- Task input
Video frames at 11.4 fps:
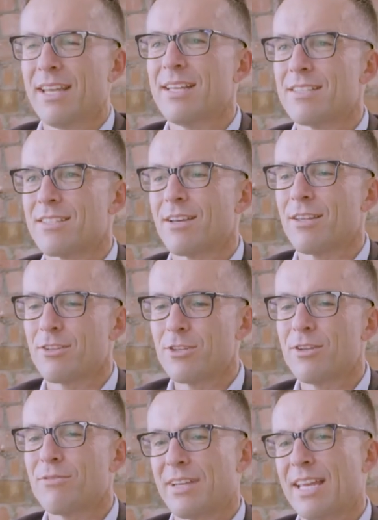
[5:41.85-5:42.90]
And so the
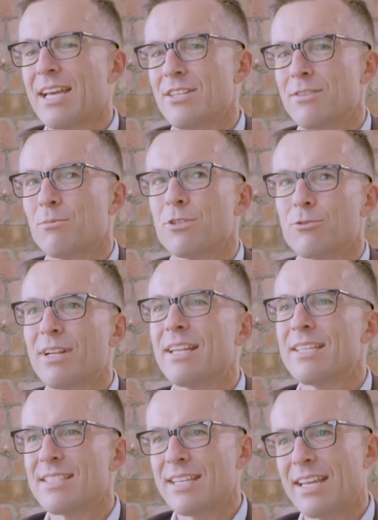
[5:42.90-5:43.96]
certification was really
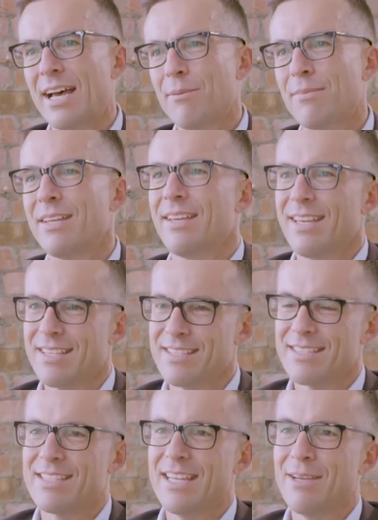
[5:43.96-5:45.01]
set up as a
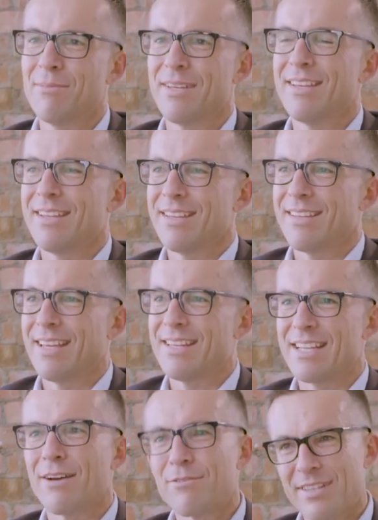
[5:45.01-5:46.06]
step that
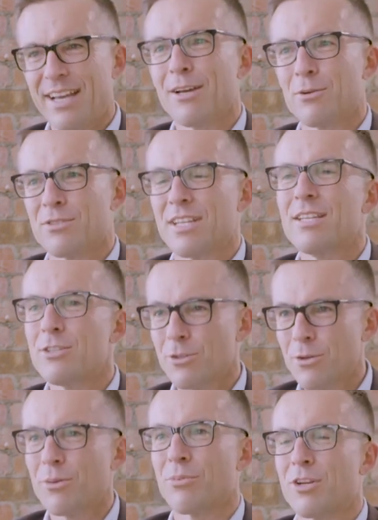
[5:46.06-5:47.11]
dovetails
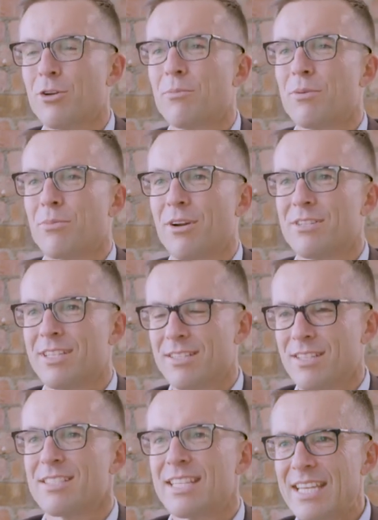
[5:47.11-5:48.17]
into a procurement process,
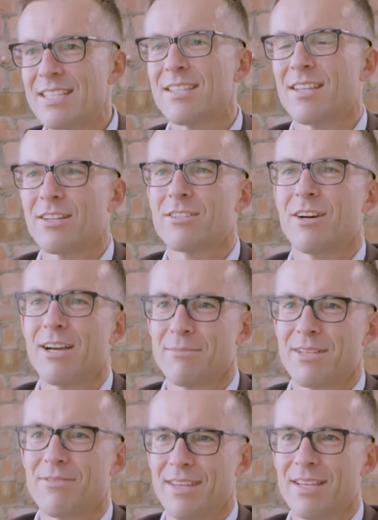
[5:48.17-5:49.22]
because these are the
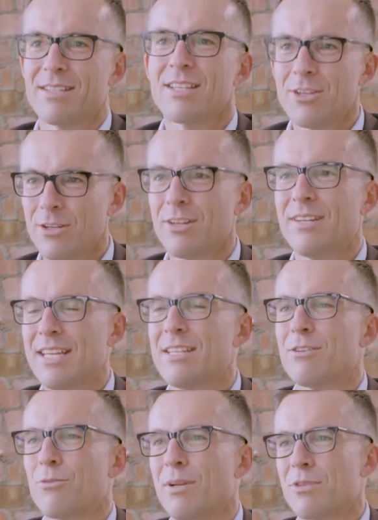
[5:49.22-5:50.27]
types of things that you need
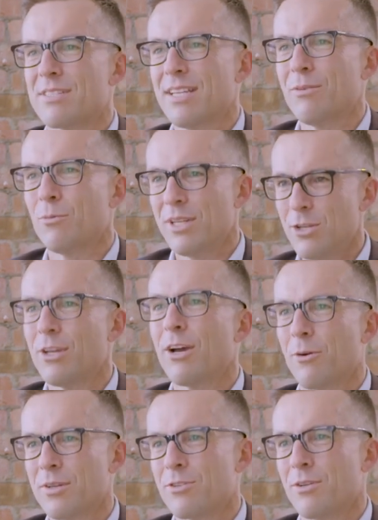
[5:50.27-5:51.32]
to represent when you
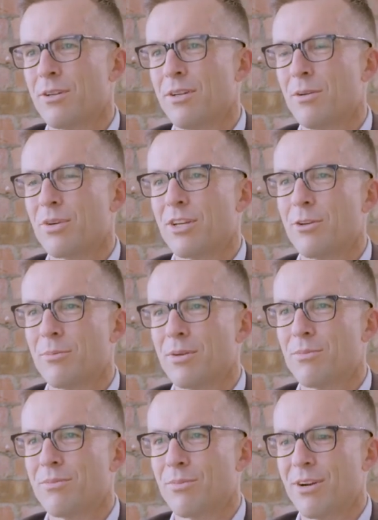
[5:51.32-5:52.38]
go into a procurement
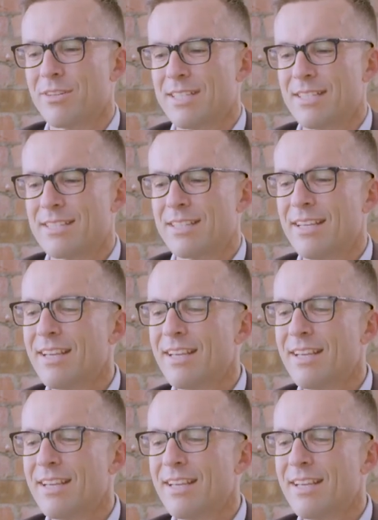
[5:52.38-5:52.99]
process.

- Assigned task
Every record should be duplicated exactly, though any picture in it must be left out.

- Response area
Video frames at 11.4 fps:
[5:41.85-5:42.90]
And so the
[5:42.90-5:43.96]
certification was really
[5:43.96-5:45.01]
set up as a
[5:45.01-5:46.06]
step that
[5:46.06-5:47.11]
dovetails
[5:47.11-5:48.17]
into a procurement process,
[5:48.17-5:49.22]
because these are the
[5:49.22-5:50.27]
types of things that you need
[5:50.27-5:51.32]
to represent when you
[5:51.32-5:52.38]
go into a procurement
[5:52.38-5:52.99]
process.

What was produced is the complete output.